Scaffold Accidents Lawyer in Broome County, NY

Scaffold Accidents at a Broome County construction site? NY Labor Law §240(1) and §241(6) may entitle you to full compensation. Free case review — (888) 702-1581.

Broome County's construction sector is being reshaped by the Binghamton University Health Sciences Campus expansion — a multi-hundred-million-dollar project bringing new academic and research buildings to the Vestal area. The Route 434 corridor between Binghamton and Endicott has seen significant commercial and mixed-use development, and flood mitigation infrastructure following Hurricane Irene and Tropical Storm Lee continues to employ civil contractors. IBM's legacy industrial campuses in Endicott and Owego have driven environmental remediation construction that operates under unique hazardous-material safety requirements.

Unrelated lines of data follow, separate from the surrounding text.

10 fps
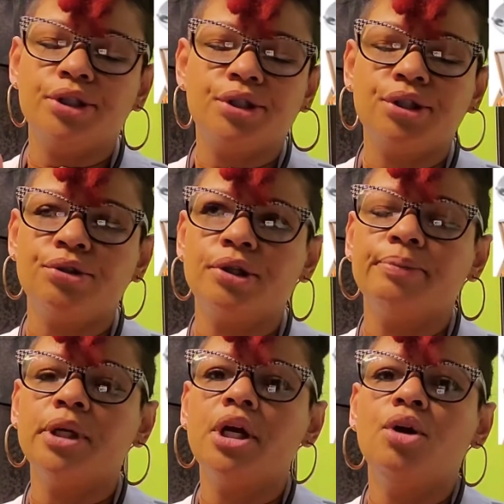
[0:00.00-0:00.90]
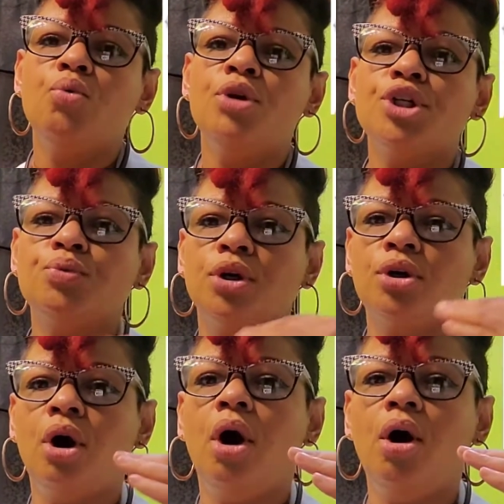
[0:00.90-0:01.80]
syrup, which will
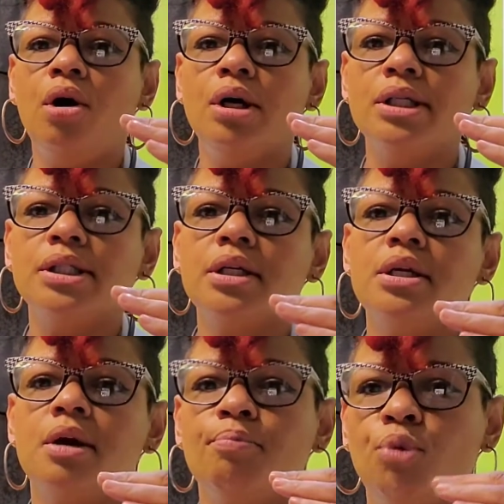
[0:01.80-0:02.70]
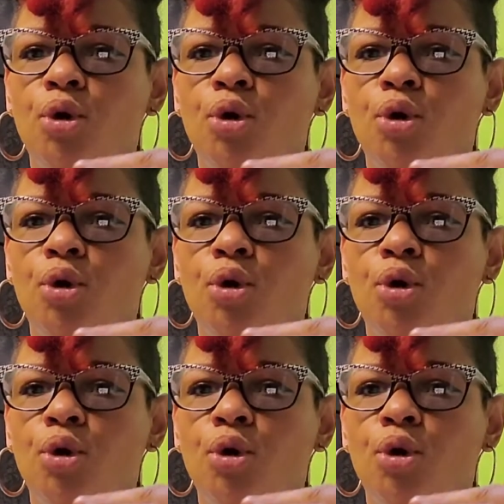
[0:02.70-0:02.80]
cause more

Scaffold Accidents in Broome County — What the Law Says

Scaffold accidents are among the most serious construction injuries in New York. Under Labor Law §240(1), property owners and general contractors are strictly liable when scaffolding fails to provide proper protection.

In Broome County, scaffold accidents cases most often arise under §240(1) and §241(6). New York Labor Law §240(1), commonly called the 'Scaffold Law,' imposes absolute liability on property owners and general contractors when a worker is injured due to an elevation-related hazard. The law requires that scaffolding and other safety devices be so constructed, placed, and operated as to give proper protection to workers. This is strict liability — the owner cannot claim the worker was at fault. Industrial Code 12 NYCRR 23-5.1 specifies construction, load, and maintenance requirements for all scaffolds; violations of these regulations independently support a §241(6) claim.

Settlements in New York scaffold accidents cases typically range from $500,000 to $5,000,000+ depending on injury severity, number of defendants, and available insurance. Cases involving permanent disability or wrongful death are at the top end of that range.

Appeals in Broome County cases go to the Appellate Division, 4th Department, which has well-developed §240 and §241(6) case law that your attorney will use to frame your claim.

Settlement Range

$500,000$5,000,000+

Typical NY settlement range for scaffold accidents cases

NY Labor Law §240 and §241 — What Every Worker in Broome County Should Know

Southern Tier construction is dominated by infrastructure repair and industrial work — exactly the elevated-surface work that §240 was designed to protect.

New York Labor Law §240(1), known as the Scaffold Law, imposes strict liability on property owners and general contractors when a worker is injured due to a gravity-related hazard — a fall from scaffolding, a ladder collapse, a falling object. Strict liability means the owner's negligence does not need to be proved. If the safety device failed to provide proper protection, liability attaches.

§241(6) adds a parallel claim: any violation of the NY Industrial Code (12 NYCRR Part 23) that causes injury is also actionable. These two statutes together give injured construction workers in Broome County unusually strong legal footing compared to workers in any other state.

Workers' compensation is not your only option. §240 and §241(6) claims are separate civil lawsuits — you can pursue both simultaneously, and a third-party lawsuit typically produces substantially higher recoveries than comp alone.

Filing Your Claim: Supreme Court, Broome County

Construction accident lawsuits in Broome County are generally filed in the Supreme Court, Broome County, located at 92 Court Street, Binghamton NY 13901. The court is part of New York's Appellate Division, 4th Department — the appellate body that reviews trial court decisions in Broome County cases. Understanding the appellate division matters because different departments have developed slightly different interpretations of §240's scope over decades of case law.

Deadlines matter. Under CPLR §214, you have three years from the date of injury to file a personal injury claim. However, the statute of limitations for wrongful death is two years, and claims against government entities may require a Notice of Claim filed within 90 days. Do not wait.

If you were treated after your accident at UHS Wilson Medical Center or another trauma center, your medical records will form a core part of your damages evidence. Preserving those records early, along with incident reports, OSHA logs, and witness contact information, protects your case.

Supreme Court, Broome County

92 Court Street, Binghamton NY 13901

Scaffold Accidents in Broome County — Your Questions Answered

Injured on a Broome County Construction Site?